The digital leader: The one hire your business needs
As the champion of both the customer experience and digital roadmap, the secret to a successful team is a great leader.
As the champion of both the customer experience and digital roadmap, the secret to a successful team is a great leader.
by Katie Wishlade, Partner, Wilson Fletcher
Never in its history has design been so valued in business. Traditional organisations of all types — from management consultants to retailers and banks — are recognising the crucial role that design plays and are either building or buying in design skills at a rate of knots. At long last, everyone’s looking to build the perfect design capability.
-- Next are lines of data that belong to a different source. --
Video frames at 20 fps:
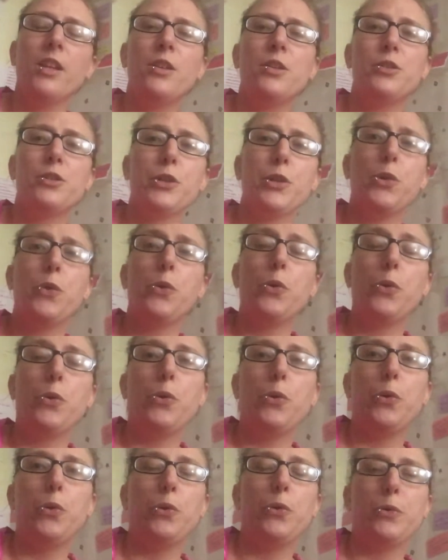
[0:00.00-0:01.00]

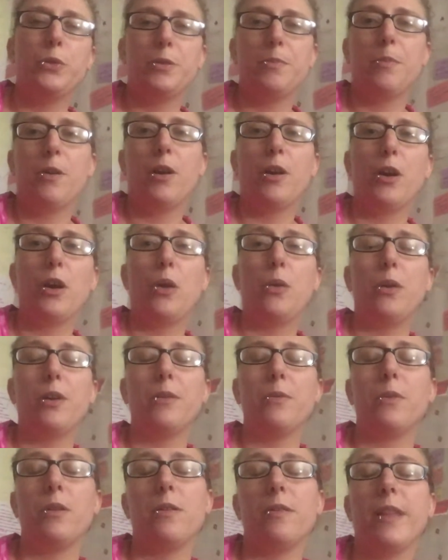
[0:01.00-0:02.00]
So tomorrow,
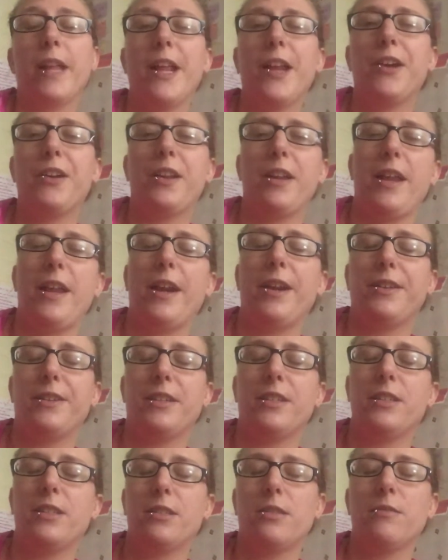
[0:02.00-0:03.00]
or well, later today, because
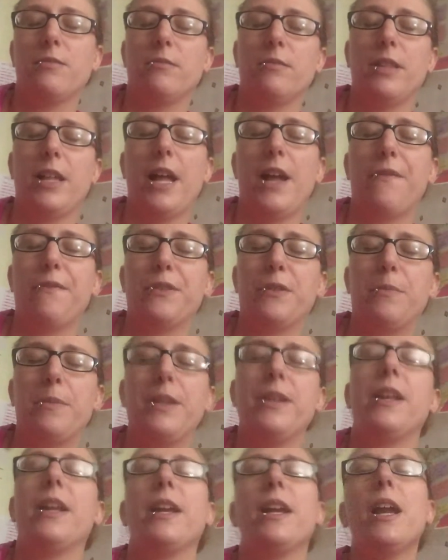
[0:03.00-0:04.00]
it's after
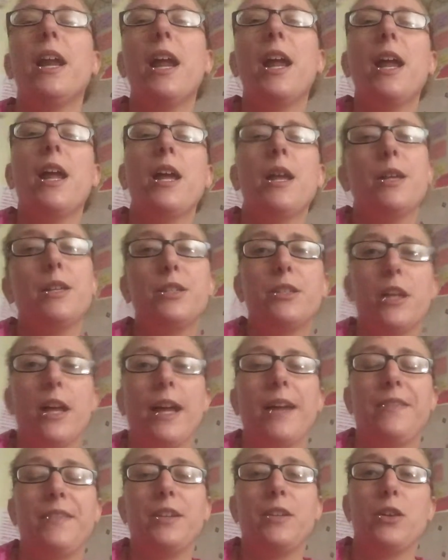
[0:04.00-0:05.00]
midnight, so
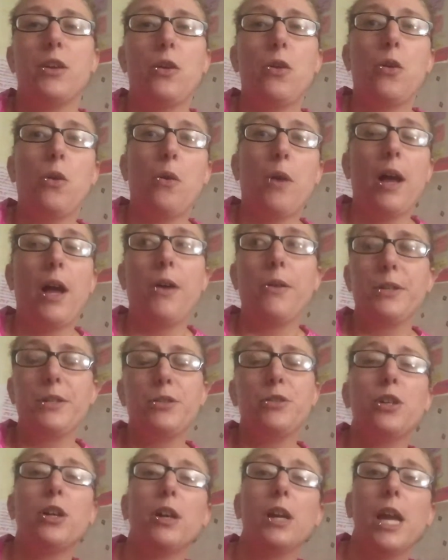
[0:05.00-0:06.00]
I have to go out
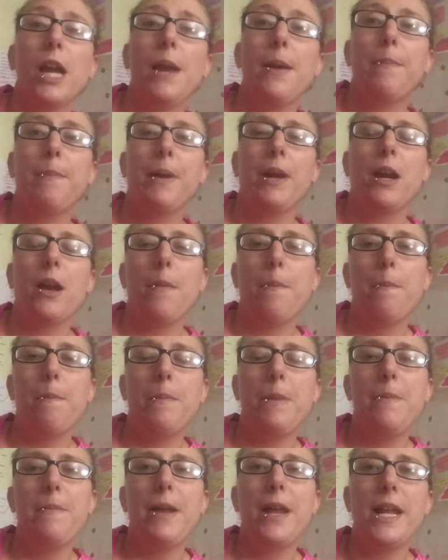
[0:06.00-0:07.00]
to Target, pick up
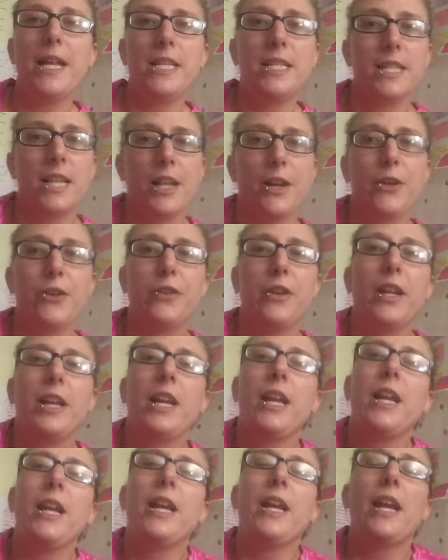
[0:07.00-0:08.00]
my meds that are
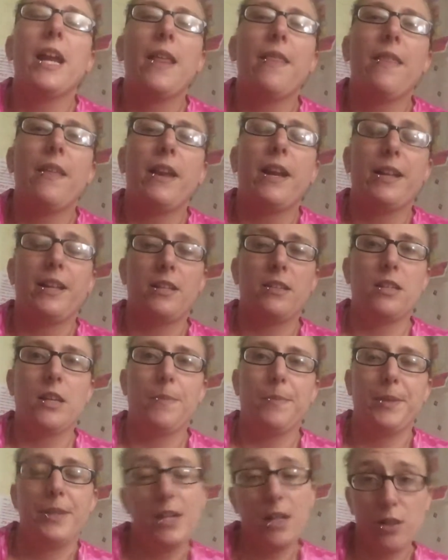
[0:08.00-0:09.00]
ready, and then I have to stop
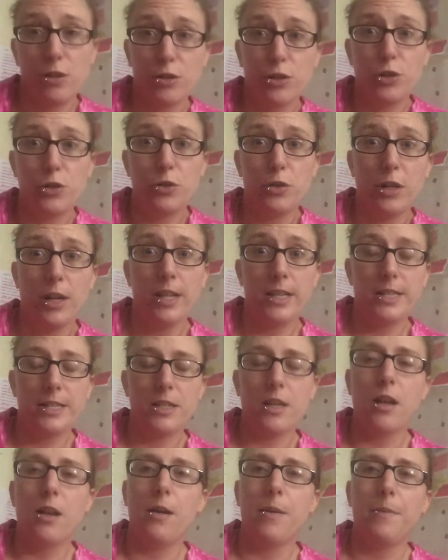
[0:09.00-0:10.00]
at the dollar store, get
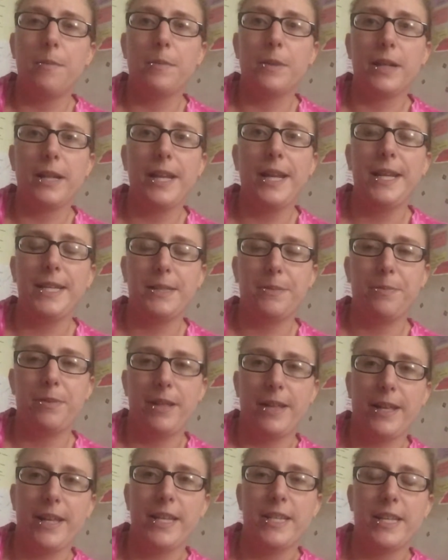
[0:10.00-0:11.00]
some cleaning
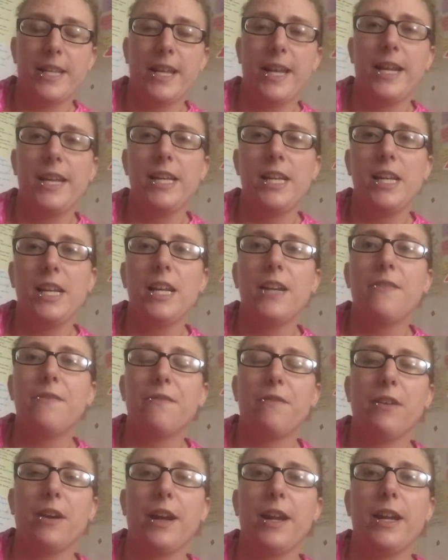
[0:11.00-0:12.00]
supplies that I need
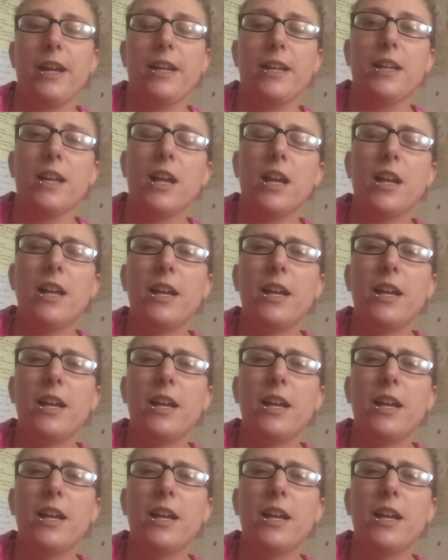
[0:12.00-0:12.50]
for I can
In the last six months, we’ve received numerous briefs asking for help to ‘upskill’ in-house teams. These briefs all highlight the same objectives and ask for the same deliverables, which is remarkable given that they’re coming from vastly different companies. As any former head of transformation or director of disruption will tell you, we are a very trend-based industry. When it comes to a team’s culture and processes, adopting the latest buzz-approach and attempting to do what everyone else is doing can be dangerous.
Innovation remains a frustrating pursuit. Failure rates are high and even successful companies can’t sustain their performance. The root cause is that companies fall into the trap of adopting whatever best practices are in vogue or aping the exemplar innovation of the moment.
Gary P. Pisano, [Harvard Business Review](https://hbr.org/2015/06/you-need-an-innovation-strategy), June 2015
It should come as no surprise that there are multiple variations of the in-house/out-house model in play: every organisation is unique and has its own multitude of factors influencing the dynamics of the digital team. An organisation’s shape, history and digital maturity; the market and environment it operates in; the individual personalities involved and the often overwhelming impact of the organisational culture all affect what will and won’t work.
But one ingredient that will always be essential in any organisation is strong design leadership: a vocal champion for the importance of the customer experience. The first step in defining the right formula must be to hire experienced design leaders who have the judgement to continually propose and evaluate the shape and makeup of their digital team. These people understand where the team’s skillset is strong, where it needs to improve and, sometimes more importantly, where it doesn’t. These leaders can judge what they should be doing in-house, as well as understanding if, when and how they should engage with external partners.
Design leaders understand the different capabilities that in-house teams and external design partners have and what they can offer the design process. Let’s not forget, the underlying characteristics of each are inherently different. An in-house team is embedded in the organisation, whether that be a bank, retailer or broadcaster, and this means they are focused on their own business, typically comparing themselves to their direct competitors. An external partner, by contrast, typically works across multiple sectors, with multiple types of organisation and can provide a broader and more objective perspective.
Due to their embedded nature, internal teams can often get caught up with the constant pressure to launch products, losing the ability to pull back and frame a problem instead of jumping in and trying to solve it. They are simply too close to the problem and all the small details that impact it. External teams provide fresh perspectives, broader influences and new thinking but are rarely in touch enough with internal agendas to make the bestdecisions for the business. In our experience, the best results come from blending the advantages of both. We certainly always do our best work alongside smart internal teams.
But let’s take a step back and remember who we are doing this for — customers. And what do customers care about? It’s certainly not the skillset of your internal team or even the process by which the product they use was made. They just care that it’s great. Obviously, from a business perspective, customers equal revenue, loyalty and brand advocacy. You simply can’t afford to deprioritise their needs.
In today’s competitive market, organisations need to use whatever methods and processes they can to ensure their products are always world-class: customers simply won’t wait around for them to upskill.